Ma il momento (per me) più emozionante dell'intero Requiem è (nel N°3) il passaggio dal Nun, Herr, wes soll ich mich trösten (Adesso, Signore, con chi mi debbo consolare?) - ripetuto in piano dopo essere stato gridato in fortissimo - al canone di Ich hoffe auf dich (Io ripongo la mia speranza su di te). È il passaggio da una domanda angosciosa, quasi sconfortata, alla speranza – appunto - nel Creatore:
E che introduce la successiva fuga di proporzioni gigantesche, su Der Gerechten Seelen sind in Gottes Hand (Le anime dei giusti sono nelle mani di Dio).
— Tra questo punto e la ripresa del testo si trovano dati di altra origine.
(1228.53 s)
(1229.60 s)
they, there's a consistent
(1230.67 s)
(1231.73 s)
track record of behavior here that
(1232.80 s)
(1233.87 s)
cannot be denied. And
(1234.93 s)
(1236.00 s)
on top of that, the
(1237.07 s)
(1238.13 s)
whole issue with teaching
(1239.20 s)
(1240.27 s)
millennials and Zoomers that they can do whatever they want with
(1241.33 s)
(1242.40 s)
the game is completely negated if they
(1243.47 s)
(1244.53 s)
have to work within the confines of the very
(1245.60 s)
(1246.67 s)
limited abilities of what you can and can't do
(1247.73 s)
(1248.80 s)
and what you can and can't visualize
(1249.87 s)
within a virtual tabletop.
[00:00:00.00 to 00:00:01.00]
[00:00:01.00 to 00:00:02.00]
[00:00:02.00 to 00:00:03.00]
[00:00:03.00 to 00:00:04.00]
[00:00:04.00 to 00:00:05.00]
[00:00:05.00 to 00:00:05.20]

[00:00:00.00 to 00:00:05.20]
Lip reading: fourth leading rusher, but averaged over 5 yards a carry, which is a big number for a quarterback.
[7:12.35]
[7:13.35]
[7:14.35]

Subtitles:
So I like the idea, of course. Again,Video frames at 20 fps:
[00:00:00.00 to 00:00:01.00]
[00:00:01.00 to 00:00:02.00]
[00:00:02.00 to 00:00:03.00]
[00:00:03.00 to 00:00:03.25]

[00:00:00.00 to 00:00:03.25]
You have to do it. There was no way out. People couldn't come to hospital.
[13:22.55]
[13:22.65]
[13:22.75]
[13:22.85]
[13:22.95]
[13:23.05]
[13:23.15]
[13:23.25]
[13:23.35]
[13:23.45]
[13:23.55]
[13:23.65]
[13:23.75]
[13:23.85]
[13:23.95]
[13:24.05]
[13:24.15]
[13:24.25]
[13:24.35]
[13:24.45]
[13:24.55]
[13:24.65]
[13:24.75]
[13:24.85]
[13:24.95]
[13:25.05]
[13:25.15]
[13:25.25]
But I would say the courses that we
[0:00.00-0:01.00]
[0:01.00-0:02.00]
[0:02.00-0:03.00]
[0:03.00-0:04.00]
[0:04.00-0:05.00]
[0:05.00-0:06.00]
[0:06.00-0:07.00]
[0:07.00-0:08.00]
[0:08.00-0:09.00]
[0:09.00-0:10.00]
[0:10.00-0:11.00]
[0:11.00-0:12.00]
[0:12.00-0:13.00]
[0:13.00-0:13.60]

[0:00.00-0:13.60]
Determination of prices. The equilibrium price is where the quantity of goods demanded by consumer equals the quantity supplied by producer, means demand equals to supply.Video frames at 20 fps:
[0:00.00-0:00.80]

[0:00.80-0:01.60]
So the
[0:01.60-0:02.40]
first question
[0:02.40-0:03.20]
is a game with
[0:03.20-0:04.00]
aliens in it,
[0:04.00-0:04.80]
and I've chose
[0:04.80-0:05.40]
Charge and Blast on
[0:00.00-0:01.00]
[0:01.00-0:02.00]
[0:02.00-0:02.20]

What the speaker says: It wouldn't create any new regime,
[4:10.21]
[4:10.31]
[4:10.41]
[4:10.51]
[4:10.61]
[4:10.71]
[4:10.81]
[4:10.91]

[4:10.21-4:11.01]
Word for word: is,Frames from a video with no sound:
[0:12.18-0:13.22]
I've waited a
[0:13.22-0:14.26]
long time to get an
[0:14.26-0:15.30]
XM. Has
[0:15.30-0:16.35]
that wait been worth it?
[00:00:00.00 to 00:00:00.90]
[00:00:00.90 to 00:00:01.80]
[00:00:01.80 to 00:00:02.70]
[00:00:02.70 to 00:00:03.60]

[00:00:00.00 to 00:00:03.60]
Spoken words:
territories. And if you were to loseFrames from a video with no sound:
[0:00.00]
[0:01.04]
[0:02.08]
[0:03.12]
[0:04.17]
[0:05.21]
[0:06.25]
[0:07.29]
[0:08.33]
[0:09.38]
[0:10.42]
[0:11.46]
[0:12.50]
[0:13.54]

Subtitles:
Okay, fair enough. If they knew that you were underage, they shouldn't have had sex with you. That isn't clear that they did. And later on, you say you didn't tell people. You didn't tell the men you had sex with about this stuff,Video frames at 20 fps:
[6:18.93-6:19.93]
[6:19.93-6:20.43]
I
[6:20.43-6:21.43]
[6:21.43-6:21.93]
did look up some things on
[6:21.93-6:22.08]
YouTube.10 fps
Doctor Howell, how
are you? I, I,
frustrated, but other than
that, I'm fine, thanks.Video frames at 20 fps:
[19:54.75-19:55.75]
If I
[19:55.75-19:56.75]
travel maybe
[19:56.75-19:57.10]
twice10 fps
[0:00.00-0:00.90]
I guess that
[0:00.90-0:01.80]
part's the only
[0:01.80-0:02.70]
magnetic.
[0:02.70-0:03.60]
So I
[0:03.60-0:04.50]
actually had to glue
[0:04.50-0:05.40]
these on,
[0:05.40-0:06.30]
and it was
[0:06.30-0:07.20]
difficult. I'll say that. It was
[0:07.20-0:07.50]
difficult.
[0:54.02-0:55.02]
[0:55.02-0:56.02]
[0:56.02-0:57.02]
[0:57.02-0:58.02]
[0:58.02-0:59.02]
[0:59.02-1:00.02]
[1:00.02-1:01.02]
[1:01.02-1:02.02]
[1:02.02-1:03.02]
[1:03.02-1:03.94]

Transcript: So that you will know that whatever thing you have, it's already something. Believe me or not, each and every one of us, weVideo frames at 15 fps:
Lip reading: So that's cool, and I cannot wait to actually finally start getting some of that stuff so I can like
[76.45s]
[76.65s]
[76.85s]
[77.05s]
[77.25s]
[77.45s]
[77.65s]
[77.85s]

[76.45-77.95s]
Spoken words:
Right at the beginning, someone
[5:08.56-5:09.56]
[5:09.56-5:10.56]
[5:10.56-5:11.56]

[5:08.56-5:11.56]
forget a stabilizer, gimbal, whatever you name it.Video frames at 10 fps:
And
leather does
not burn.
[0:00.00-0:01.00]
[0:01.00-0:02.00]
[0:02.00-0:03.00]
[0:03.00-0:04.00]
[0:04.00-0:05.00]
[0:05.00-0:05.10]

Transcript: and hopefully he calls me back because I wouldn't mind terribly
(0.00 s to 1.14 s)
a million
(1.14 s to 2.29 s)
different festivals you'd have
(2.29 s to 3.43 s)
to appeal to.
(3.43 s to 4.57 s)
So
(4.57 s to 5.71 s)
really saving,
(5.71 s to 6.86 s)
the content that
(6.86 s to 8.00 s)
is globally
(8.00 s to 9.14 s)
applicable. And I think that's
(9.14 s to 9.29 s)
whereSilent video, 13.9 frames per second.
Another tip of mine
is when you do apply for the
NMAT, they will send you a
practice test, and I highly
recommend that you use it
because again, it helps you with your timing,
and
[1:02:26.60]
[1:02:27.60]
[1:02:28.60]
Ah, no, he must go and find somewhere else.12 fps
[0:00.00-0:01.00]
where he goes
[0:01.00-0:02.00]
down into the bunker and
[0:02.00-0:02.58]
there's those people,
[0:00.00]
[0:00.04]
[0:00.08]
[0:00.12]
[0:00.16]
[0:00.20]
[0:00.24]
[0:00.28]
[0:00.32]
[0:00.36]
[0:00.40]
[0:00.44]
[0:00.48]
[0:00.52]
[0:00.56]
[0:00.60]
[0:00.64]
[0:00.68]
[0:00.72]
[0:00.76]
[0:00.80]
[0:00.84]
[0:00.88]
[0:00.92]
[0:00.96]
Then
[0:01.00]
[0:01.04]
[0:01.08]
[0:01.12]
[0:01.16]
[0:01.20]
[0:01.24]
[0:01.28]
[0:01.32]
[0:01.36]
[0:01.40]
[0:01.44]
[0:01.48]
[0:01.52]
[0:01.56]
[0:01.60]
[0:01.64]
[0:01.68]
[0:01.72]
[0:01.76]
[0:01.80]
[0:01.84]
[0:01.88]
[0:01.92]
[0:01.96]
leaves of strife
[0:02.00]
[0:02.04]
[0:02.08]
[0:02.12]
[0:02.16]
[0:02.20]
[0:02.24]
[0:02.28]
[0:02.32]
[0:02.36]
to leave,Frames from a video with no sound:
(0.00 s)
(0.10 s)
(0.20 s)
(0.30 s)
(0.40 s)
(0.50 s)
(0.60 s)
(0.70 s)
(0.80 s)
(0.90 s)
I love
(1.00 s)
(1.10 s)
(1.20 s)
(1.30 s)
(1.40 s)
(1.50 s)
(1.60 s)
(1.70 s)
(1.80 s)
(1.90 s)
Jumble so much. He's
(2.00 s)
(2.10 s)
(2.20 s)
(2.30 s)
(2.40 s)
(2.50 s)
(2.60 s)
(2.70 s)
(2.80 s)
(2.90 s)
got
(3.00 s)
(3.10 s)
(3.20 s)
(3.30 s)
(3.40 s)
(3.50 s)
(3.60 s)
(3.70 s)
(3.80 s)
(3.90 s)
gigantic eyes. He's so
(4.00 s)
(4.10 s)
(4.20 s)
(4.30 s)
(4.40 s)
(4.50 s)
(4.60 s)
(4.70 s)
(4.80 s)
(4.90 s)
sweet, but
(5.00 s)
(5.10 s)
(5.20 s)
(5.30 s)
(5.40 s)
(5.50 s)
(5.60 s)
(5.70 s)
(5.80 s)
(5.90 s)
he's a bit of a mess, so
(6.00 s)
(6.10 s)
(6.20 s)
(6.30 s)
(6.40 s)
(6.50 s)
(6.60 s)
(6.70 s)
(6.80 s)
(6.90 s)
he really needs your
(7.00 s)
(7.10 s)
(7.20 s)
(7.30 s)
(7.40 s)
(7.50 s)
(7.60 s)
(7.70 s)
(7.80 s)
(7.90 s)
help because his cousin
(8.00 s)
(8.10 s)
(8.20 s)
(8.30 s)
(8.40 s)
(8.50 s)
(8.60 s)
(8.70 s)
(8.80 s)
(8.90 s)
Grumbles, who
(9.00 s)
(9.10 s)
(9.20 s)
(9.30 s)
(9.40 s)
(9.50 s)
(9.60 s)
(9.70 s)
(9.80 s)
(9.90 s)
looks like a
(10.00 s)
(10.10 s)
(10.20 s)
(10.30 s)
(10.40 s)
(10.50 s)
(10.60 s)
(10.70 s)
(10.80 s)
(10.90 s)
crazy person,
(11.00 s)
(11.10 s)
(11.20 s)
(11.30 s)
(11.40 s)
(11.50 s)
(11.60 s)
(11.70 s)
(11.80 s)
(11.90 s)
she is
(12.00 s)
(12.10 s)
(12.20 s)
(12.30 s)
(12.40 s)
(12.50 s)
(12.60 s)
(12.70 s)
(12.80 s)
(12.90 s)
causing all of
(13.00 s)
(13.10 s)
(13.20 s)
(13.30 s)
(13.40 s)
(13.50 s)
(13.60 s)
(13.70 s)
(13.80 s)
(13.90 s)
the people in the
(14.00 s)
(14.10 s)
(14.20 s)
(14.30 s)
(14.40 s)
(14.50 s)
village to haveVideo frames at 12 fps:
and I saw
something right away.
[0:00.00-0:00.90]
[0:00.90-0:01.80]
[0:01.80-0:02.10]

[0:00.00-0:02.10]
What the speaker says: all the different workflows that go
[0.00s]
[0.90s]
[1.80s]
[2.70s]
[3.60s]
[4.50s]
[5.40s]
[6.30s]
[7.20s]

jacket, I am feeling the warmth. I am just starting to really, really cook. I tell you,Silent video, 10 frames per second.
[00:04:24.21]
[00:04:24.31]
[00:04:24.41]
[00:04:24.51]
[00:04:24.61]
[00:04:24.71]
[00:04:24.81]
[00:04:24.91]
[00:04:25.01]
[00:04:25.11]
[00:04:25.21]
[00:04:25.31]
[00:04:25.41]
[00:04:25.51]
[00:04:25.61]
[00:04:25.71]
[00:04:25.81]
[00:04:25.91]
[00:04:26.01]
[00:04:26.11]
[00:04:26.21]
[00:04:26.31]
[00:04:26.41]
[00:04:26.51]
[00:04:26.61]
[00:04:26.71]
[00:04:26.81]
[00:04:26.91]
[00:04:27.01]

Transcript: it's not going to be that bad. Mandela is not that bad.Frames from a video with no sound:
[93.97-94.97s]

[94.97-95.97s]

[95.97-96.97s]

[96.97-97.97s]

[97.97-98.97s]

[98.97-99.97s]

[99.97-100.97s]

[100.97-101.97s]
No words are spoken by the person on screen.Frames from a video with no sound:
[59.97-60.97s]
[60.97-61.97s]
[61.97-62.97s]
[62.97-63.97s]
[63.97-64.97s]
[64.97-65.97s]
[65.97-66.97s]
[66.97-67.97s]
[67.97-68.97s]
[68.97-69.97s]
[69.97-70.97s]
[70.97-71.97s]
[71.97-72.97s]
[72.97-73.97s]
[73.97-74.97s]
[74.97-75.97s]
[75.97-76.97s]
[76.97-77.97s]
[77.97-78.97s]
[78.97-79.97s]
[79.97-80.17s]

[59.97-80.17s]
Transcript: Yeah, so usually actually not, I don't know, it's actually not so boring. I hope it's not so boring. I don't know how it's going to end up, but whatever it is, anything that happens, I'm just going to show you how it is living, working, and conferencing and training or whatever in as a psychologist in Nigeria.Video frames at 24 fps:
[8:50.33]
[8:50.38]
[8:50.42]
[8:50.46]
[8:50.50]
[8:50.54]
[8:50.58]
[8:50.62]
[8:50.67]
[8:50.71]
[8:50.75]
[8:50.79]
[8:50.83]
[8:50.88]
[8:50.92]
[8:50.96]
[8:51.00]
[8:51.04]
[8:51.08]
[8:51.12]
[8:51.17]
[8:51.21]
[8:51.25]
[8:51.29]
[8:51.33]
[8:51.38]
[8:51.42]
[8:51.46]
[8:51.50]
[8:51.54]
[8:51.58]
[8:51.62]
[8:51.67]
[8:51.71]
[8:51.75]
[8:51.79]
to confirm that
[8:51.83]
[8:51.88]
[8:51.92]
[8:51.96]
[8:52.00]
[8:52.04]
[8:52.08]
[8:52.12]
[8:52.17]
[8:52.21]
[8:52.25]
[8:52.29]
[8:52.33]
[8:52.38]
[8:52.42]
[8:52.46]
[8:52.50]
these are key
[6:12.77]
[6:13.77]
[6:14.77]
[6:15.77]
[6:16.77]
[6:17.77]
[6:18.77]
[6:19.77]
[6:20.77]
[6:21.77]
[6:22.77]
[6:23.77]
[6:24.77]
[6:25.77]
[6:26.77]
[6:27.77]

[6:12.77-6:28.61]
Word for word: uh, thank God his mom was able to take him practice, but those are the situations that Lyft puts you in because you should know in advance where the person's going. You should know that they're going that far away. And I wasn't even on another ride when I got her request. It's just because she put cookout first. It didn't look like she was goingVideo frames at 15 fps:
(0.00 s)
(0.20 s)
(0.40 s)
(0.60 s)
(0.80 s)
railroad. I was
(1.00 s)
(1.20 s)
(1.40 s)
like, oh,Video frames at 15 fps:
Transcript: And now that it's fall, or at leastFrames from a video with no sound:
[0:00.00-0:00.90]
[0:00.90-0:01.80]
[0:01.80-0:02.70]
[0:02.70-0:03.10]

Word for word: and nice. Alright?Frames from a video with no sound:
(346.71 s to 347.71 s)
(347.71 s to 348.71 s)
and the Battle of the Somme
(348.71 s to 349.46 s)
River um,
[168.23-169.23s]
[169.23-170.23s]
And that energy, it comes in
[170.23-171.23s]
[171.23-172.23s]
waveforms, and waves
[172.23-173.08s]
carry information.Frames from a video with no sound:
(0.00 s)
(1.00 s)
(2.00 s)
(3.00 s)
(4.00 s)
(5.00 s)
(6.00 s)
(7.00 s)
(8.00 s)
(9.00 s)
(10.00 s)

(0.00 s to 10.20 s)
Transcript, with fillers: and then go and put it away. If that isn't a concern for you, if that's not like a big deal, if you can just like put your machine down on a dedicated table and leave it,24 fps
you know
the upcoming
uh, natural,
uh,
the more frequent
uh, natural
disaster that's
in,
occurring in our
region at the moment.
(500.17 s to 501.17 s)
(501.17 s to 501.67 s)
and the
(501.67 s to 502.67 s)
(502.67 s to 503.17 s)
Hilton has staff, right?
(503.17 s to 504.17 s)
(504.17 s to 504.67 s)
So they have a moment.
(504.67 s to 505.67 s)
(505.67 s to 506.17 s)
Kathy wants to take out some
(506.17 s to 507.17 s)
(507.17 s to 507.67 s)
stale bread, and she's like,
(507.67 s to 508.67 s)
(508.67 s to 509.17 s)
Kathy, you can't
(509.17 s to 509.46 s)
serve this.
Ma a proposito di fughe colossali, come non restare colpiti ed ammirati da quella, in SIb maggiore, principiante con Die erlöseten des Herrn (I redenti dal Signore) che chiude il N°2. E poi da quella in DO maggiore, che conclude il N°6: Herr, du bist würdig zu nehmen Preis und Ehre und Kraft (Signore, tu sei meritevole di ricevere elogio e onore e potenza). Veri e propri monumenti eretti ad imperitura gloria di una stagione della civiltà musicale occidentale, anzi mitteleuropea, che non ha (for the time being) uguali al mondo.

Si è giustamente scritto che il Requiem brahmsiano è distante le mille miglia da quelli cattolici, tutti incentrati sul tremendo - e assai poco divino, diciamolo chiaramente - Dies Irae (ecco, se Dio è soggetto all'ira… ma che c. di dio è?) e non per nulla nel N°6 Brahms musica versi del tutto lontani dalla liturgia cattolica:

Poichè la tromba suonerà,
e i morti saranno resuscitati
incorruttibili,
e noi saremo trasformati.
Allora si adempirà
la parola, che sta scritta:
La morte è divorata nella vittoria.
Morte, dov'è il tuo aculeo?
Inferno, dov'è la tua vittoria?

(Peccato che Lutero non ce l'abbia fatta a valicare le Alpi, smile!!!)

Ecco, musica come questa sa conciliare come null'altro fede e ragione, anelito al trascendente e orgogliosa rivendicazione delle straordinarie prerogative dell'Uomo. Merito di Pappano, Visco e dei loro eccezionali musicisti, oltre che degli impeccabili Evans-Mattei, di averci emozionato ancora una volta ascoltando questo capolavoro. Alla fine grandi ovazioni per tutti (con qualche isolata disapprovazione per il solo Pappano? Forse c'era qualcuno dai gusti troppo raffinati o dal cuore troppo freddo…) Certo è che alla Scala non capita spesso di ascoltare musica a questi livelli.